The first article, a book review in the New York Times, was about a new unauthorized biography of Harper Lee, author of To Kill a Mockingbird (TKAM).
Self-disclosure first: TKAM is one of my all-time favorite books. I've probably read it from cover-to-cover at least a dozen times over the years. I even blogged about Harper Lee back on March 11th.
Harper Lee has long fascinated readers everywhere. She was only 34 when TKAM was published in 1960. After participating in promoting both the book and the subsequent Oscar-winning film released in 1962, Lee withdrew from public view and has rarely been seen or heard from since. Although forty-six years have elapsed since the release of TKAM, Lee has never published a second book. The Times quotes her explaining to a cousin, “When you’re at the top, there’s only one way to go.”
Instead of spending the past five decades teaching and lecturing, Lee has maintained a dignified silence. She divides her time between Monroeville, Alabama (where she was born) and New York where she keeps an apartment.
In contrast, the Arizona Republic had an article this morning that says, "bookstores ‘are all dealing with the rise of the author as a celebrity and we are all dealing with these events [booksignings] getting bigger and bigger.’”
The Changing Hands bookstore in Tempe, Arizona has been looking for a larger space, which will permit them to host signings.
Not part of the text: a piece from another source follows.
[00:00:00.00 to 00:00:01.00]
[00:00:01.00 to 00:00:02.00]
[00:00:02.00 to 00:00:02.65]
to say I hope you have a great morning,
The business has begun charging as much as $35 per person for admission to signings “because of the growing demand for a scrawled signature by an author who may have to sign up to 1,000 books in one sitting.”
Cindy Dach, the events director for Changing Hands, explained: “We have only charged about half a dozen times, but it is going to increase because more celebrities are writing books, and more authors are getting movies made out of their books.”
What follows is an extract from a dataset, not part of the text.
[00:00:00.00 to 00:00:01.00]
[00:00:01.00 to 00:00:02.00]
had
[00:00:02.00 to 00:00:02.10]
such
The notion of the author as celebrity is a bit alien to me. While not wrong, it doesn’t sound quite right.
Access to books has always seemed such a democratic thing. As a child, I can remember my mother loading my younger brother and I up in a red wagon once a week and carting us two miles to our local library. We would fill the wagon with books and then the three of us would walk all the way home again. We didn’t have a lot of money, but we always had books. To expect readers today to pay to see their favorite authors seems flat out wrong.
On the other hand, I cannot imagine not writing either.
Of course, Lee may be writing and not submitting for publication, but that just seems sad. To love the printed word as much as she must to have written such a magnificent novel and to be afraid to share your gifts is like a bird refusing to fly for fear of heights.
That must be the flip side of celebrity: To be so fearful of looking foolish that you don't dare make a wrong move--or any move.
The problem is, when we don't step forward for fear of falling backward, we can't make any progress. So what if you look silly for a moment or two? Someone else will be along soon to take your place. Think of how strange the Wright Brothers must have looked to their neighbors that day on Kitty Hawk. But if they hadn't been brave enough to do what they did, we might not be able to traverse the air today.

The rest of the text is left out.